One of the main drivers of increasing health care costs is insurance. Having all purchases of health care handled through insurance means patients have no way to make decisions about the benefits and costs of care, and no way to shop for good deals in health care. Decision making must be returned to the patient, on a free market for health care services. This cannot happen under schemes like ACA and AHCA, and requires that the Republicans rethink the entire approach to reform.

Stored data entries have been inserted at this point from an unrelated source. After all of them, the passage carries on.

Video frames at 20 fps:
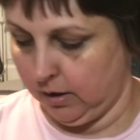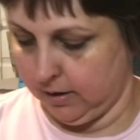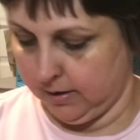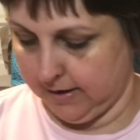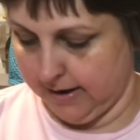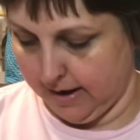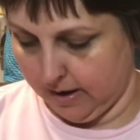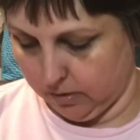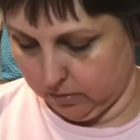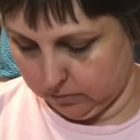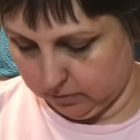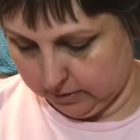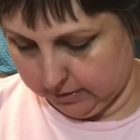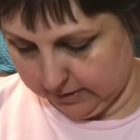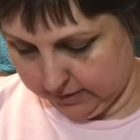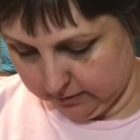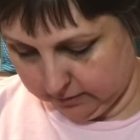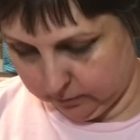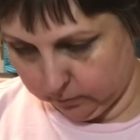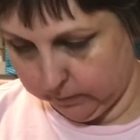Now,
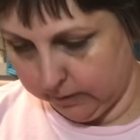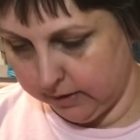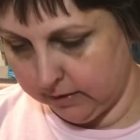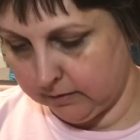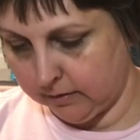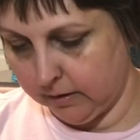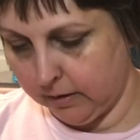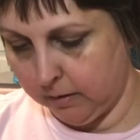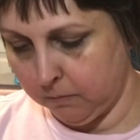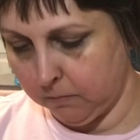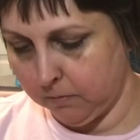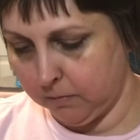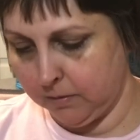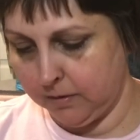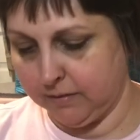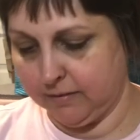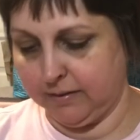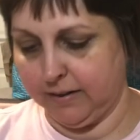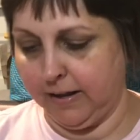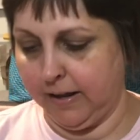this was, I'm
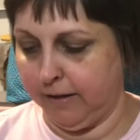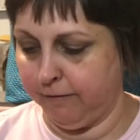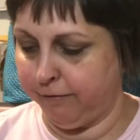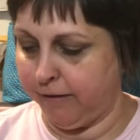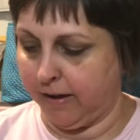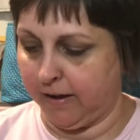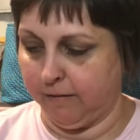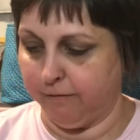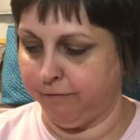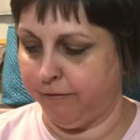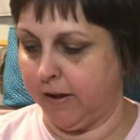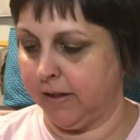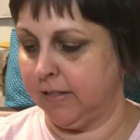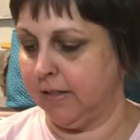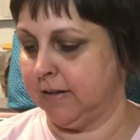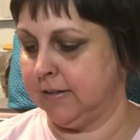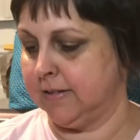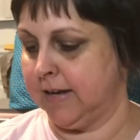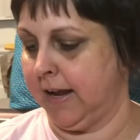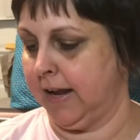going to see if I can find
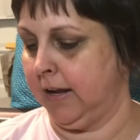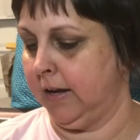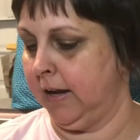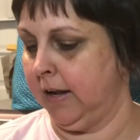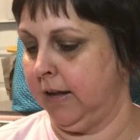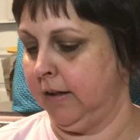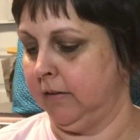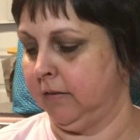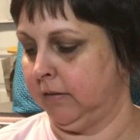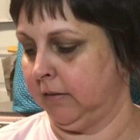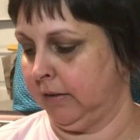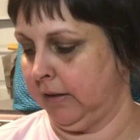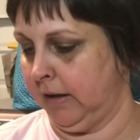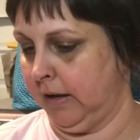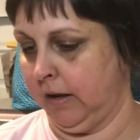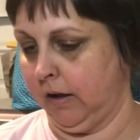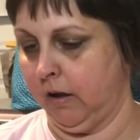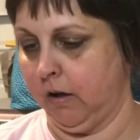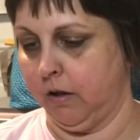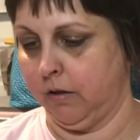the date
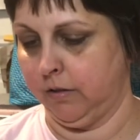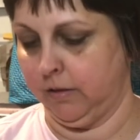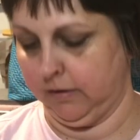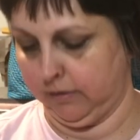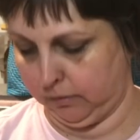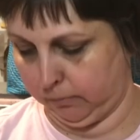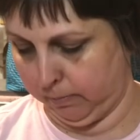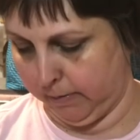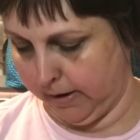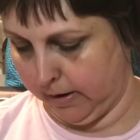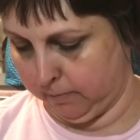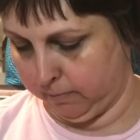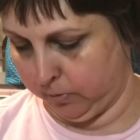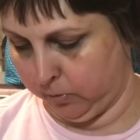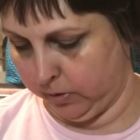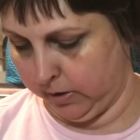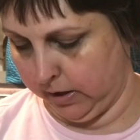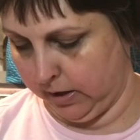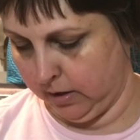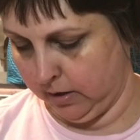easily on this bad
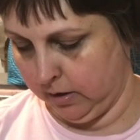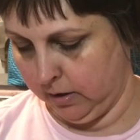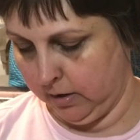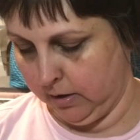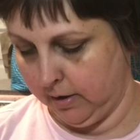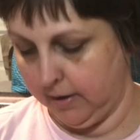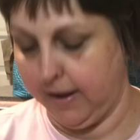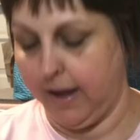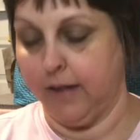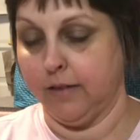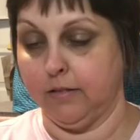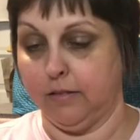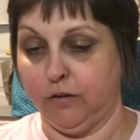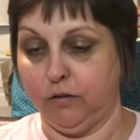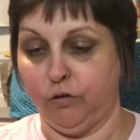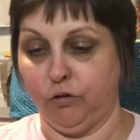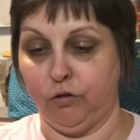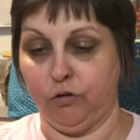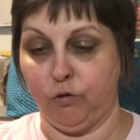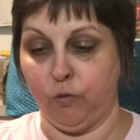boy. Yeah,
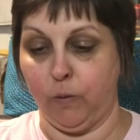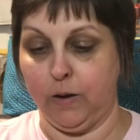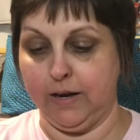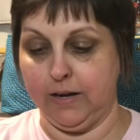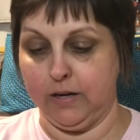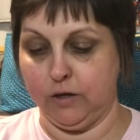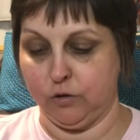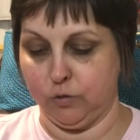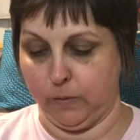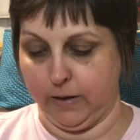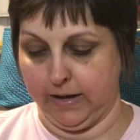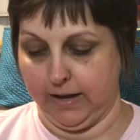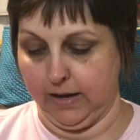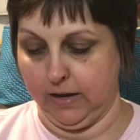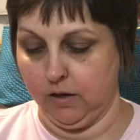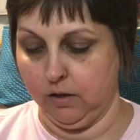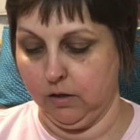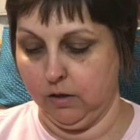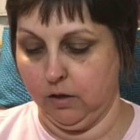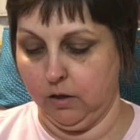this is
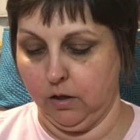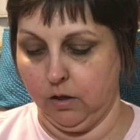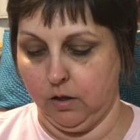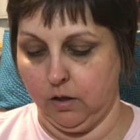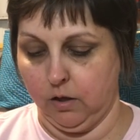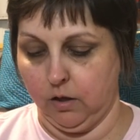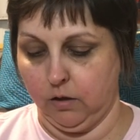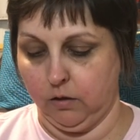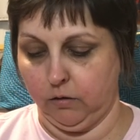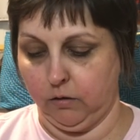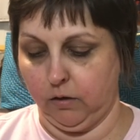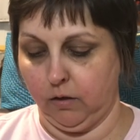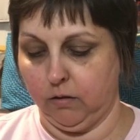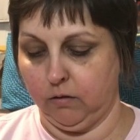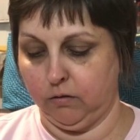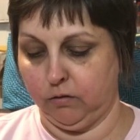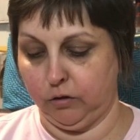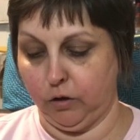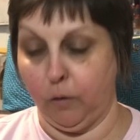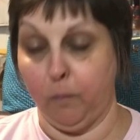2020,
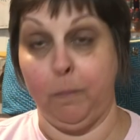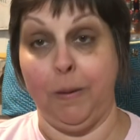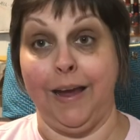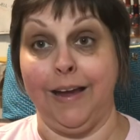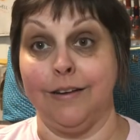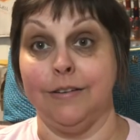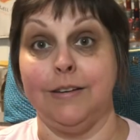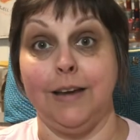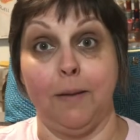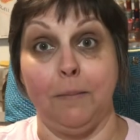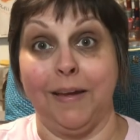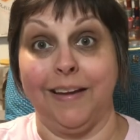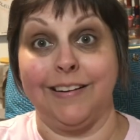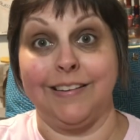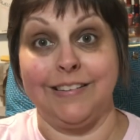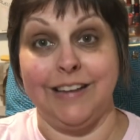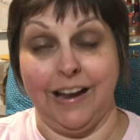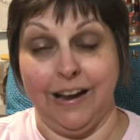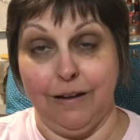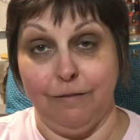so pandemic
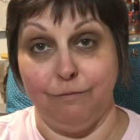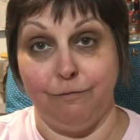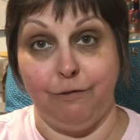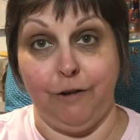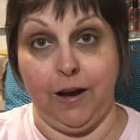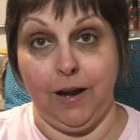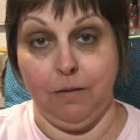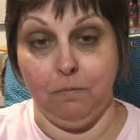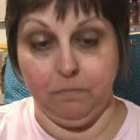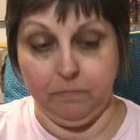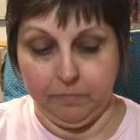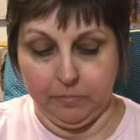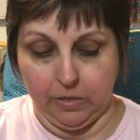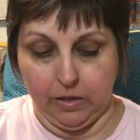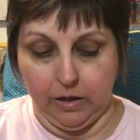time frame.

The notion that AHCA is just the first of three phases is specious. The Phase 2 regulatory changes from HHS are at best temporary stopgaps. Phase 3, additional changes made in a bill that can garner 60 Senate votes, is a pipe dream, given the current Senate. And none of this addresses the growing crises with Medicaid and Medicare. Speaker Ryan and the GOP need to simply get one good bill together that genuinely repeals ACA and gets us to a free market in health care. This will take careful thought and great determination, and they should simply get on with it.
One thing that I find disturbing is that the Republican leadership seems more beholden to the Senate filibuster rule than to the liberty of the American people, the Constitution, or the quality and affordability of our health care. The Democrats are behaving as complete obstructionists, and should they return to power with the basic framework of Obamacare in place, they'll use it to take us all the way to fully socialized medicine. The Republicans should simply acknowledge this and get to work dismantling government intervention in health care.